Florent Guénard reprend cette notion d’individualisme en la confrontant aux principes d’autonomie, d’indépendance et d’égalité, à partir des oeuvres de Tocqueville, autre grand créateur du libéralisme. Mais si Tocqueville a bel et bien accordé un rôle fondamental à l’individu et à la protection de ses droits, il n’en est pas moins conscient des dangers d’une société délitée, d’où les appels incessants dans son oeuvre à des protections institutionnelles contre les effets pervers d’une survalorisation des volontés individuelles contre la volonté générale. Ces protections ne sont toutefois pas indépendantes du principe même de la propriété, dont on pourrait croire qu’il exacerbe le rapport négatif à autrui. Or, chez Tocqueville, le rapport possessif au bien-être est tributaire d’un souci pour l’égalité. On ne possède pas simplement pour avoir, mais pour être à l’abri des inégalités et du pouvoir arbitraire d’autrui. L’égalité pouvant seule offrir une protection durable contre la domination, la valeur de la propriété est admise pour tous, et non pour les seules élites. En ce sens, l’individualisme propre au libéralisme de Tocqueville est tout sauf un égoïsme, si rationnel soit-il.

La dernière étude du recueil, et peut-être la plus étrangère à son contenu, est celle proposée par Valère Valentin. La thématique du recueil y est bien présente, et là aussi elle apparaît dans l’ordre d’une généalogie du libéralisme. Mais Valentin s’attache à une dimension radicale du libéralisme, l’anarcho-capitalisme, qui semble là aussi situer son article dans une grille d’analyse très différente de celles des autres auteurs. En outre, il semble proposer un plaidoyer, alors que les autres contributions adoptaient un ton plus neutre. En revanche, il faut admettre que la thèse anarcho-capitaliste peut en effet être vue comme un développement naturel du libéralisme, comme l’ont montré notamment ses critiques néo-républicaines.

Dans l’ensemble, les études proposées dans ce recueil sont de bonne tenue et reposent sur une solide argumentation.
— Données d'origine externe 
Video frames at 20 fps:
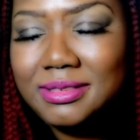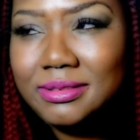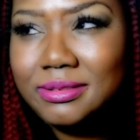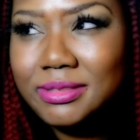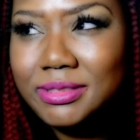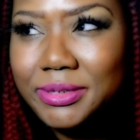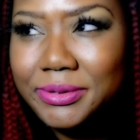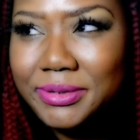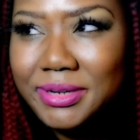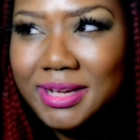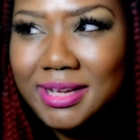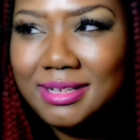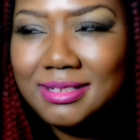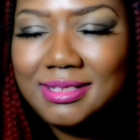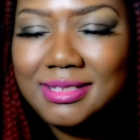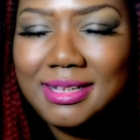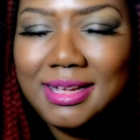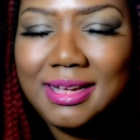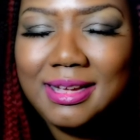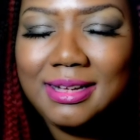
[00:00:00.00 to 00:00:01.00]
zodiac
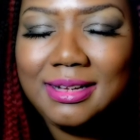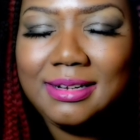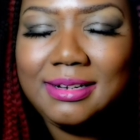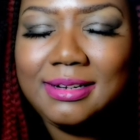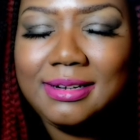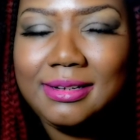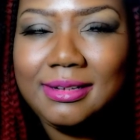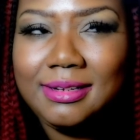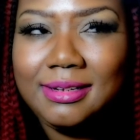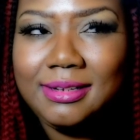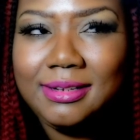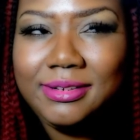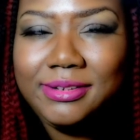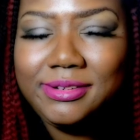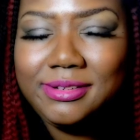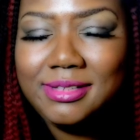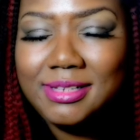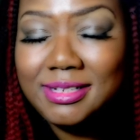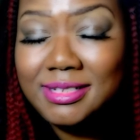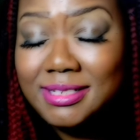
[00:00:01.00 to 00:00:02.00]
sign
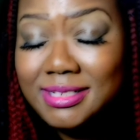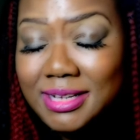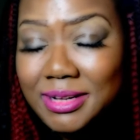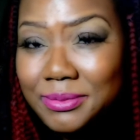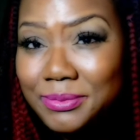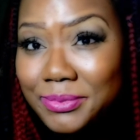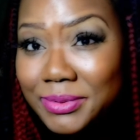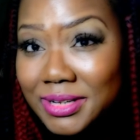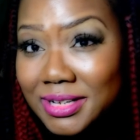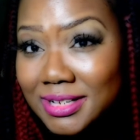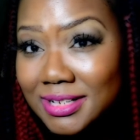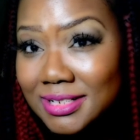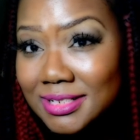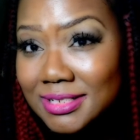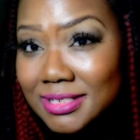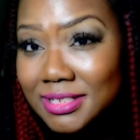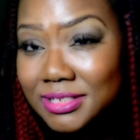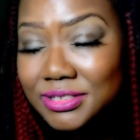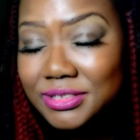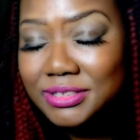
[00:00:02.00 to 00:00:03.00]
the sun
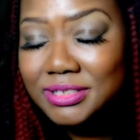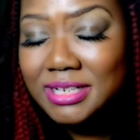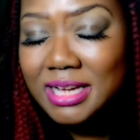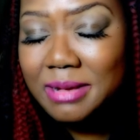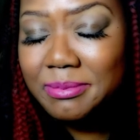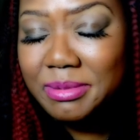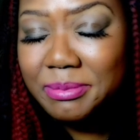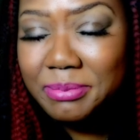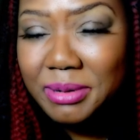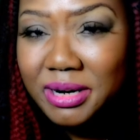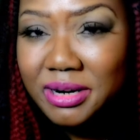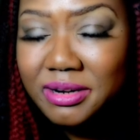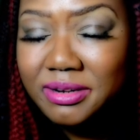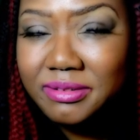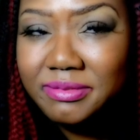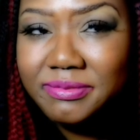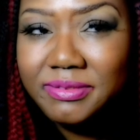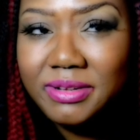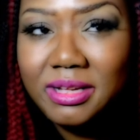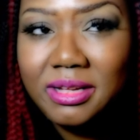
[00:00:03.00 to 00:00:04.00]
was at your time of
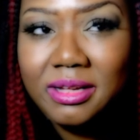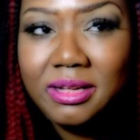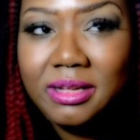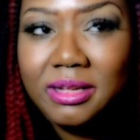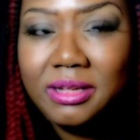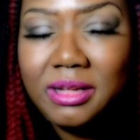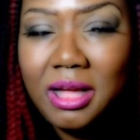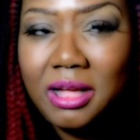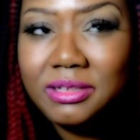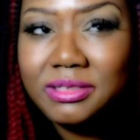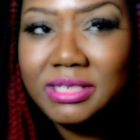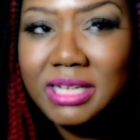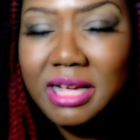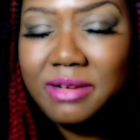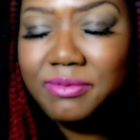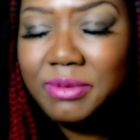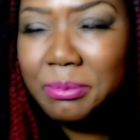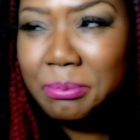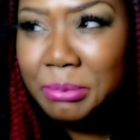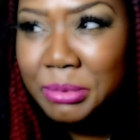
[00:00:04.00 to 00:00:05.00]
birth. Also
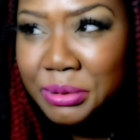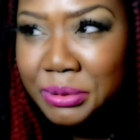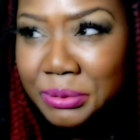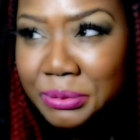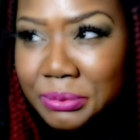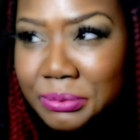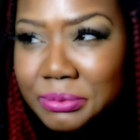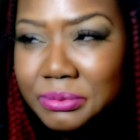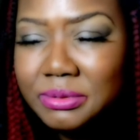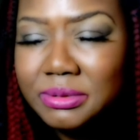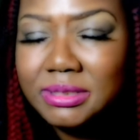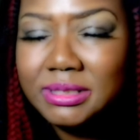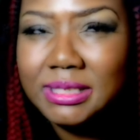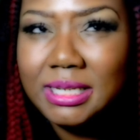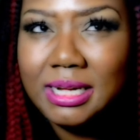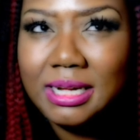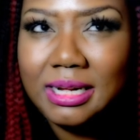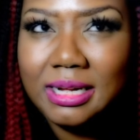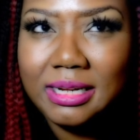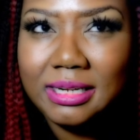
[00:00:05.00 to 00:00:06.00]
have a moon
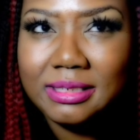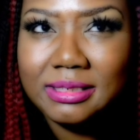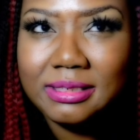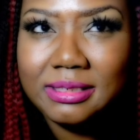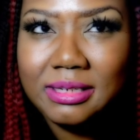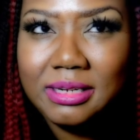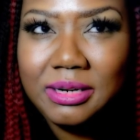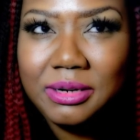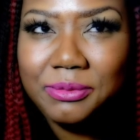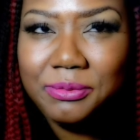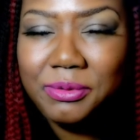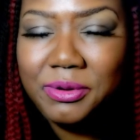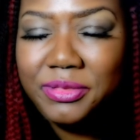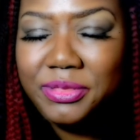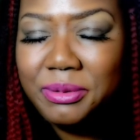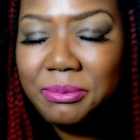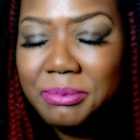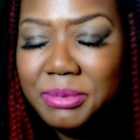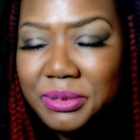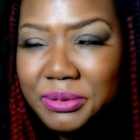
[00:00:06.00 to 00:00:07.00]
sign, where
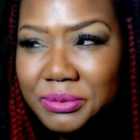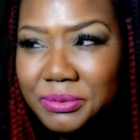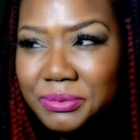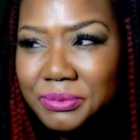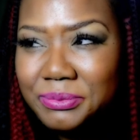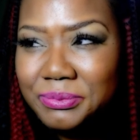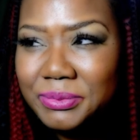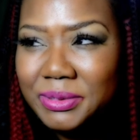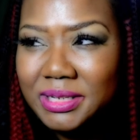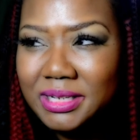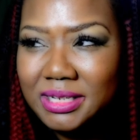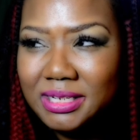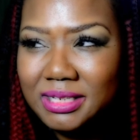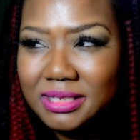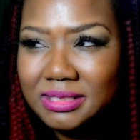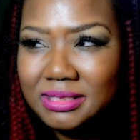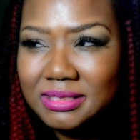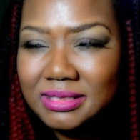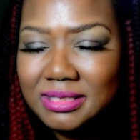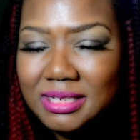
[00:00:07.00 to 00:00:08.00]
the moon
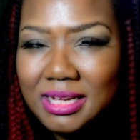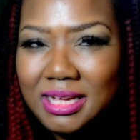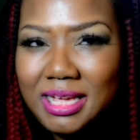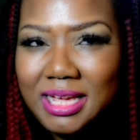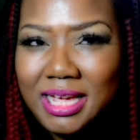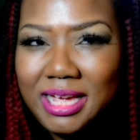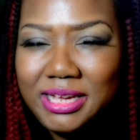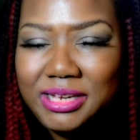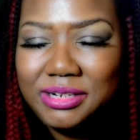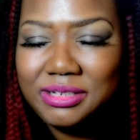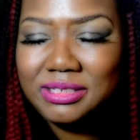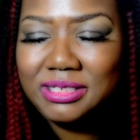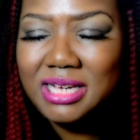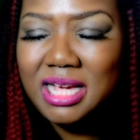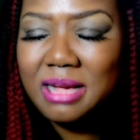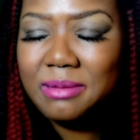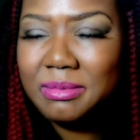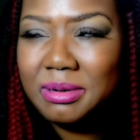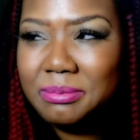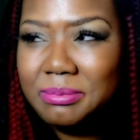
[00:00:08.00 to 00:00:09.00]
was at your
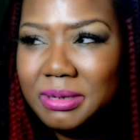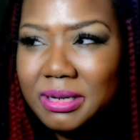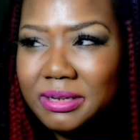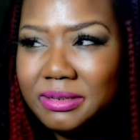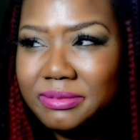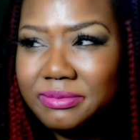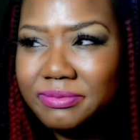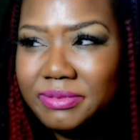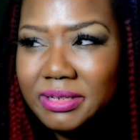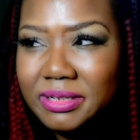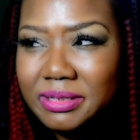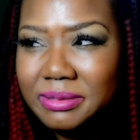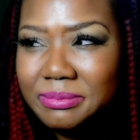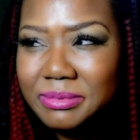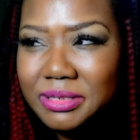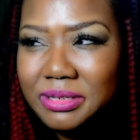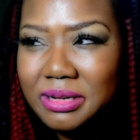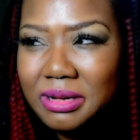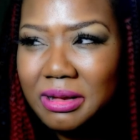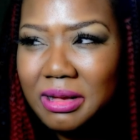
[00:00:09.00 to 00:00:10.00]
time of birth.
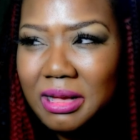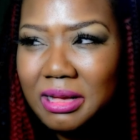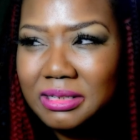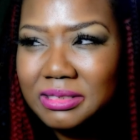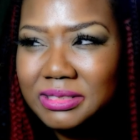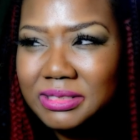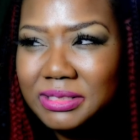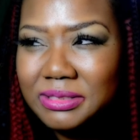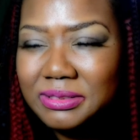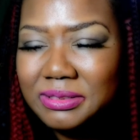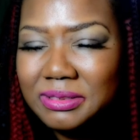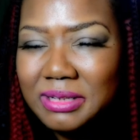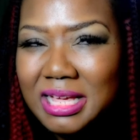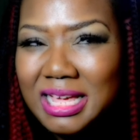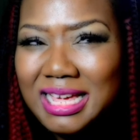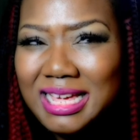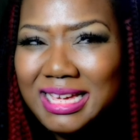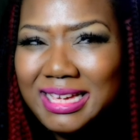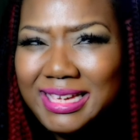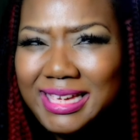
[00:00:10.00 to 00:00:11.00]
You can also
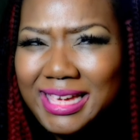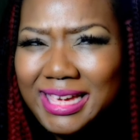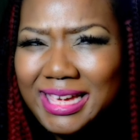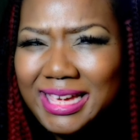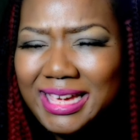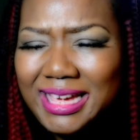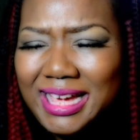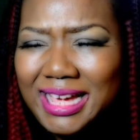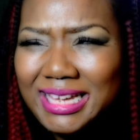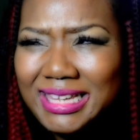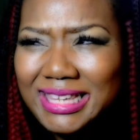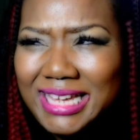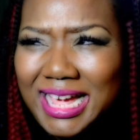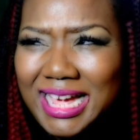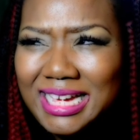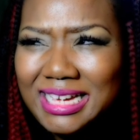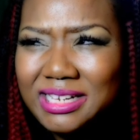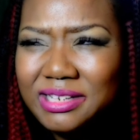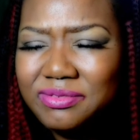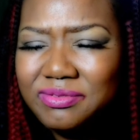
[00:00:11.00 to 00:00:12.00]
get a
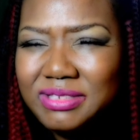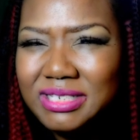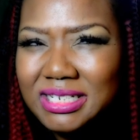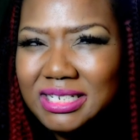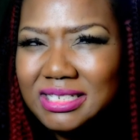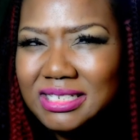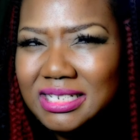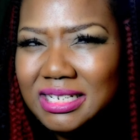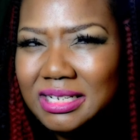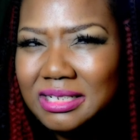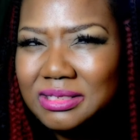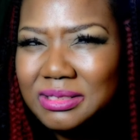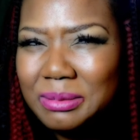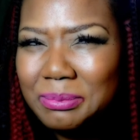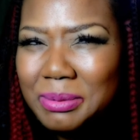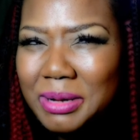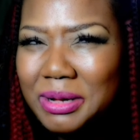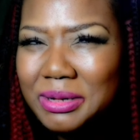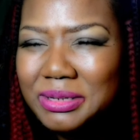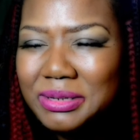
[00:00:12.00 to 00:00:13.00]
lot of details
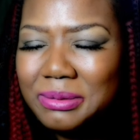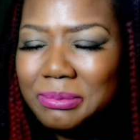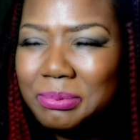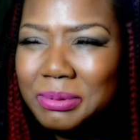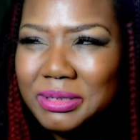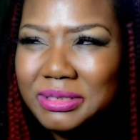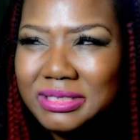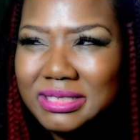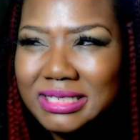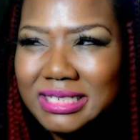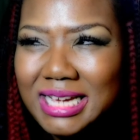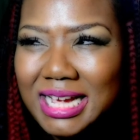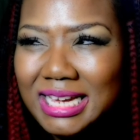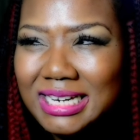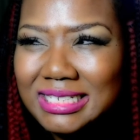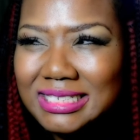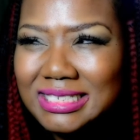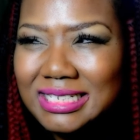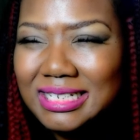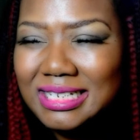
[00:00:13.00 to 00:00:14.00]
about your
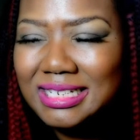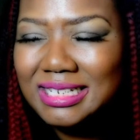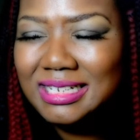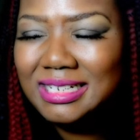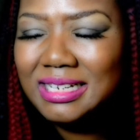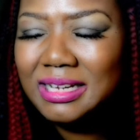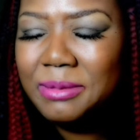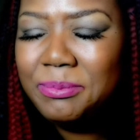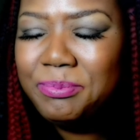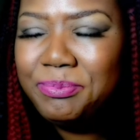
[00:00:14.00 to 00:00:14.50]
personality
On regrettera toutefois, dans un livre consacré presque au deux tiers à Locke, Hume et Bentham, l’absence de référence ou de commentaire des études les plus récentes publiées sur la philosophie politique de ces auteurs par les chercheurs anglophones. Les rares auteurs anglophones cités le sont dans la mesure où les traductions sont disponibles. Macpherson, Tully, Holmes et d’autres sont des commentateurs importants, mais ils ont été suivis par de nombreux travaux remettant en cause leurs postulats interprétatifs. En ce sens, le recueil présenté ici s’insère difficilement dans la recherche la plus récente sur ces sujets, même s’il ne faut pas oublier qu’il vise d’abord et avant tout un public francophone. Ces réserves ne doivent pas masquer l’intérêt réel de ce livre utile et pertinent pour quiconque tâcherait de mettre à jour les fondements conceptuels et historiques du libéralisme. Une telle entreprise mérite d’être saluée.